Timely identification of metabolic disorders is crucial for more effective and cost-efficient disease management. For instance, in individuals with specific urea cycle disorders, supplementing their diets with arginine becomes imperative due to inadequate natural production. Similarly, those with phenylketonuria (PKU) benefit from a specialised diet restricting foods rich in phenylalanine, while also avoiding high-protein content foods. Early diagnosis enables targeted interventions, ensuring a more tailored and economical approach to precisely managing these conditions.
When do you need to get tested for Genetic Metabolic Disorders?
Genetic metabolic disorders often lack distinct clinical appearances, and their manifestations are intricate and diverse with lots of conditions having a phenotype overlap. Common symptoms include weight loss, failure to thrive, lethargy, poor appetite, abdominal pain, vomiting, jaundice, seizures, developmental delay, coma, and the presence of abnormal odours in urine, breath, sweat, or saliva. The complexity and variability of these symptoms underscore the importance of a comprehensive and specialised approach towards diagnosis and management, as early detection becomes paramount in addressing the implications of a broad spectrum of clinical presentations associated
with these disorders in individuals presenting with the symptoms of metabolic disorders.
What are the test methodologies?
- Next-generation Sequencing (NGS) – Using DNA extracted from blood, the protein-coding regions of all the genes are captured and sequenced simultaneously by NGS technology.
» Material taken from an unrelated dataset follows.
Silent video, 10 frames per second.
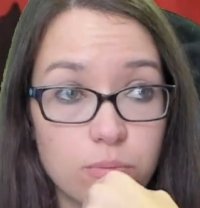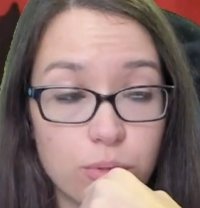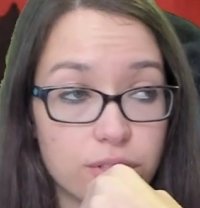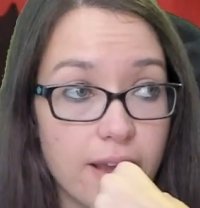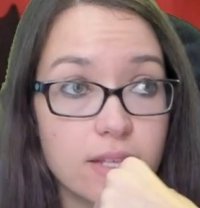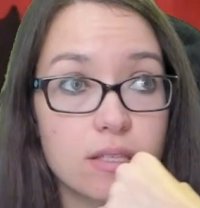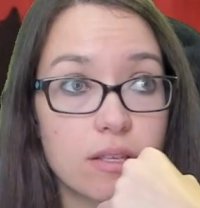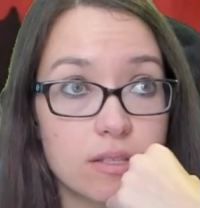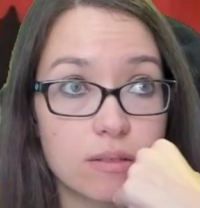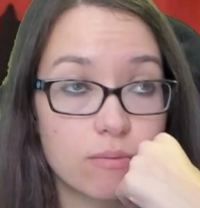protects
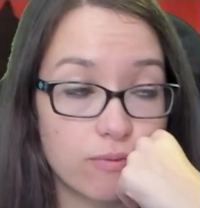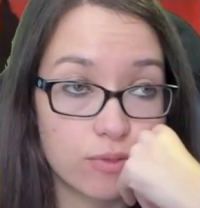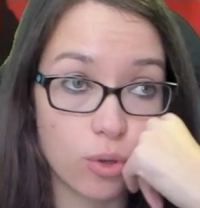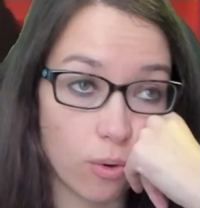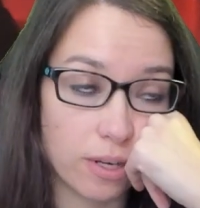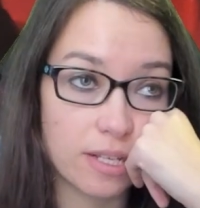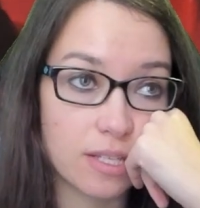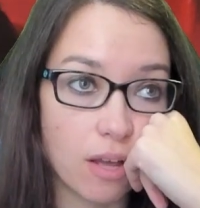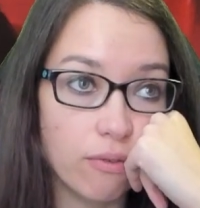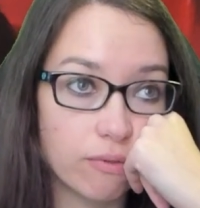this Sorin itself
The sequenced data that is generated is aligned to the reference genome assembly and analysed for sequence variants (abnormalities).
- Multiplex Ligation-Dependent Probe Amplification (MLPA) – Targeted Deletion and duplication analysis of genomic DNA is carried out by MLPA. This method allows for the amplification of multiple targets with only a single primer-probe set.
- Fragment Analysis PCR for Repeat Expansion Analysis – These rely on the detection of changes in the length of a specific DNA sequence to indicate the presence of repeat expansions. Biochemical markers, analysed through blood and urine tests, contribute valuable insights into metabolic imbalances. Elevated levels of specific substances will indicate the presence of a metabolic disorder, further facilitating while cutting short the diagnostic journey.
Medical Geneticists are pivotal in molecular genetic diagnosis, genotype-phenotype correlation, and analysis in sync with the paediatrician/neonatologist, streamlining patient management. While genetic counsellors provide essential information about the nature of the disorder, inheritance patterns, and available treatment options, empowering and equipping families with the right information.
Early diagnosis will help in the timely initiation of appropriate interventions, often involving dietary modifications and supportive therapies. The overarching goal is to manage symptoms effectively, prevent potential complications, and enhance the overall quality of life for individuals with genetic metabolic disorders. The information obtained could also be utilised for risk estimation of recurrence in subsequent pregnancy and planning prenatal diagnosis or IVF with Pre-implantation genetic diagnosis (PGD) where appropriate. This proactive approach emphasises the importance of early detection in shaping successful treatment strategies.